---- INPUT DATA

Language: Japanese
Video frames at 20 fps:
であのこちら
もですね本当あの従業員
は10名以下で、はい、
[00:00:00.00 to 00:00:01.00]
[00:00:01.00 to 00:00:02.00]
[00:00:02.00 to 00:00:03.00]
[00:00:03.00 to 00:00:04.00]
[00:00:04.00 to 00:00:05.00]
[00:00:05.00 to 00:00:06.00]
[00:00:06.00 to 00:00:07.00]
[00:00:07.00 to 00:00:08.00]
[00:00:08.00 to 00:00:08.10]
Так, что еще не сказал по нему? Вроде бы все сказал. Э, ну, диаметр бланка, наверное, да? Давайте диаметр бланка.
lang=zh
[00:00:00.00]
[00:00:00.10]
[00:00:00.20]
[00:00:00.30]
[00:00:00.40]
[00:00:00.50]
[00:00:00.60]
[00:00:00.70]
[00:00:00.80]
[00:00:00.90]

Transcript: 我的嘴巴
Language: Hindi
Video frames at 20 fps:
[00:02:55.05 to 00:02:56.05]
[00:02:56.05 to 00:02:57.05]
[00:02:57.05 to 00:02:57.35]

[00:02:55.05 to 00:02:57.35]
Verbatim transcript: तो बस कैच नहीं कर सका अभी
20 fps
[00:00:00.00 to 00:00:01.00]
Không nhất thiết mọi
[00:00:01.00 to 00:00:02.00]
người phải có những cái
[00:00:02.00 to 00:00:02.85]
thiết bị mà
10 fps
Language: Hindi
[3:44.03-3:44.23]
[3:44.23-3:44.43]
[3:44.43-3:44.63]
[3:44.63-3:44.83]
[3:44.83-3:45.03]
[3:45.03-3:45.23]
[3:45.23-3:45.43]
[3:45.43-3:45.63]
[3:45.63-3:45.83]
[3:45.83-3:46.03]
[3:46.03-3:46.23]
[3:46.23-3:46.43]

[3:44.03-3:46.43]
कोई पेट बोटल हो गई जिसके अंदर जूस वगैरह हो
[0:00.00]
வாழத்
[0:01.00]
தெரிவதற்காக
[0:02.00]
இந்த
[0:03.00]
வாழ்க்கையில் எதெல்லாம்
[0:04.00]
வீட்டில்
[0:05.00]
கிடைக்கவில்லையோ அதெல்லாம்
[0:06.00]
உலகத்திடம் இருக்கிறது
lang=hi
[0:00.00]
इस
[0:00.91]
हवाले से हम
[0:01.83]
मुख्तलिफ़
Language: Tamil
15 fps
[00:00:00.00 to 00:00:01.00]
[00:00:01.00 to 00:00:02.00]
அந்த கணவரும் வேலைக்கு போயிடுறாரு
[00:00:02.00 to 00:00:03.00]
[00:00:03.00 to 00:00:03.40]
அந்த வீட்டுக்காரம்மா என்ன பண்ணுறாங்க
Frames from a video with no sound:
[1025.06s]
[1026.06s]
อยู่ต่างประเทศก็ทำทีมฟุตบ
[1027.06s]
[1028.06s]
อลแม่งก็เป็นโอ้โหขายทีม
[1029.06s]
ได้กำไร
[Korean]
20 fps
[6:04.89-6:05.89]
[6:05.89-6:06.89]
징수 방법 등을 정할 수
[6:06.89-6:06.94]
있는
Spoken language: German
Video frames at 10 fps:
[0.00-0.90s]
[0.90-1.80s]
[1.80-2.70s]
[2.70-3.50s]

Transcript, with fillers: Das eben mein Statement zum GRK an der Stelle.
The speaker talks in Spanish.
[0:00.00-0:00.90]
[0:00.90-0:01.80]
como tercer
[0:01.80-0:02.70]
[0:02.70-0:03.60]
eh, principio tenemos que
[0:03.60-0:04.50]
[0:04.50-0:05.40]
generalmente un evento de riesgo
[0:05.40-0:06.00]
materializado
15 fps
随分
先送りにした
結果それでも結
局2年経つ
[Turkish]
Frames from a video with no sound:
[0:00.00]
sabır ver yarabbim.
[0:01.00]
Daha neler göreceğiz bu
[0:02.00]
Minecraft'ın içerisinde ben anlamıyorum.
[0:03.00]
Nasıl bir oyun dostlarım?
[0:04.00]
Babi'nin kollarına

--------

▸ **WORK REQUEST**
What is needed is an exact transcription of every entry.

▸ **RESPONSE**
Language: Japanese
Video frames at 20 fps:
であのこちら
もですね本当あの従業員
は10名以下で、はい、
[00:00:00.00 to 00:00:01.00]
[00:00:01.00 to 00:00:02.00]
[00:00:02.00 to 00:00:03.00]
[00:00:03.00 to 00:00:04.00]
[00:00:04.00 to 00:00:05.00]
[00:00:05.00 to 00:00:06.00]
[00:00:06.00 to 00:00:07.00]
[00:00:07.00 to 00:00:08.00]
[00:00:08.00 to 00:00:08.10]
Так, что еще не сказал по нему? Вроде бы все сказал. Э, ну, диаметр бланка, наверное, да? Давайте диаметр бланка.
lang=zh
[00:00:00.00]
[00:00:00.10]
[00:00:00.20]
[00:00:00.30]
[00:00:00.40]
[00:00:00.50]
[00:00:00.60]
[00:00:00.70]
[00:00:00.80]
[00:00:00.90]

Transcript: 我的嘴巴
Language: Hindi
Video frames at 20 fps:
[00:02:55.05 to 00:02:56.05]
[00:02:56.05 to 00:02:57.05]
[00:02:57.05 to 00:02:57.35]

[00:02:55.05 to 00:02:57.35]
Verbatim transcript: तो बस कैच नहीं कर सका अभी
20 fps
[00:00:00.00 to 00:00:01.00]
Không nhất thiết mọi
[00:00:01.00 to 00:00:02.00]
người phải có những cái
[00:00:02.00 to 00:00:02.85]
thiết bị mà
10 fps
Language: Hindi
[3:44.03-3:44.23]
[3:44.23-3:44.43]
[3:44.43-3:44.63]
[3:44.63-3:44.83]
[3:44.83-3:45.03]
[3:45.03-3:45.23]
[3:45.23-3:45.43]
[3:45.43-3:45.63]
[3:45.63-3:45.83]
[3:45.83-3:46.03]
[3:46.03-3:46.23]
[3:46.23-3:46.43]

[3:44.03-3:46.43]
कोई पेट बोटल हो गई जिसके अंदर जूस वगैरह हो
[0:00.00]
வாழத்
[0:01.00]
தெரிவதற்காக
[0:02.00]
இந்த
[0:03.00]
வாழ்க்கையில் எதெல்லாம்
[0:04.00]
வீட்டில்
[0:05.00]
கிடைக்கவில்லையோ அதெல்லாம்
[0:06.00]
உலகத்திடம் இருக்கிறது
lang=hi
[0:00.00]
इस
[0:00.91]
हवाले से हम
[0:01.83]
मुख्तलिफ़
Language: Tamil
15 fps
[00:00:00.00 to 00:00:01.00]
[00:00:01.00 to 00:00:02.00]
அந்த கணவரும் வேலைக்கு போயிடுறாரு
[00:00:02.00 to 00:00:03.00]
[00:00:03.00 to 00:00:03.40]
அந்த வீட்டுக்காரம்மா என்ன பண்ணுறாங்க
Frames from a video with no sound:
[1025.06s]
[1026.06s]
อยู่ต่างประเทศก็ทำทีมฟุตบ
[1027.06s]
[1028.06s]
อลแม่งก็เป็นโอ้โหขายทีม
[1029.06s]
ได้กำไร
[Korean]
20 fps
[6:04.89-6:05.89]
[6:05.89-6:06.89]
징수 방법 등을 정할 수
[6:06.89-6:06.94]
있는
Spoken language: German
Video frames at 10 fps:
[0.00-0.90s]
[0.90-1.80s]
[1.80-2.70s]
[2.70-3.50s]

Transcript, with fillers: Das eben mein Statement zum GRK an der Stelle.
The speaker talks in Spanish.
[0:00.00-0:00.90]
[0:00.90-0:01.80]
como tercer
[0:01.80-0:02.70]
[0:02.70-0:03.60]
eh, principio tenemos que
[0:03.60-0:04.50]
[0:04.50-0:05.40]
generalmente un evento de riesgo
[0:05.40-0:06.00]
materializado
15 fps
随分
先送りにした
結果それでも結
局2年経つ
[Turkish]
Frames from a video with no sound:
[0:00.00]
sabır ver yarabbim.
[0:01.00]
Daha neler göreceğiz bu
[0:02.00]
Minecraft'ın içerisinde ben anlamıyorum.
[0:03.00]
Nasıl bir oyun dostlarım?
[0:04.00]
Babi'nin kollarına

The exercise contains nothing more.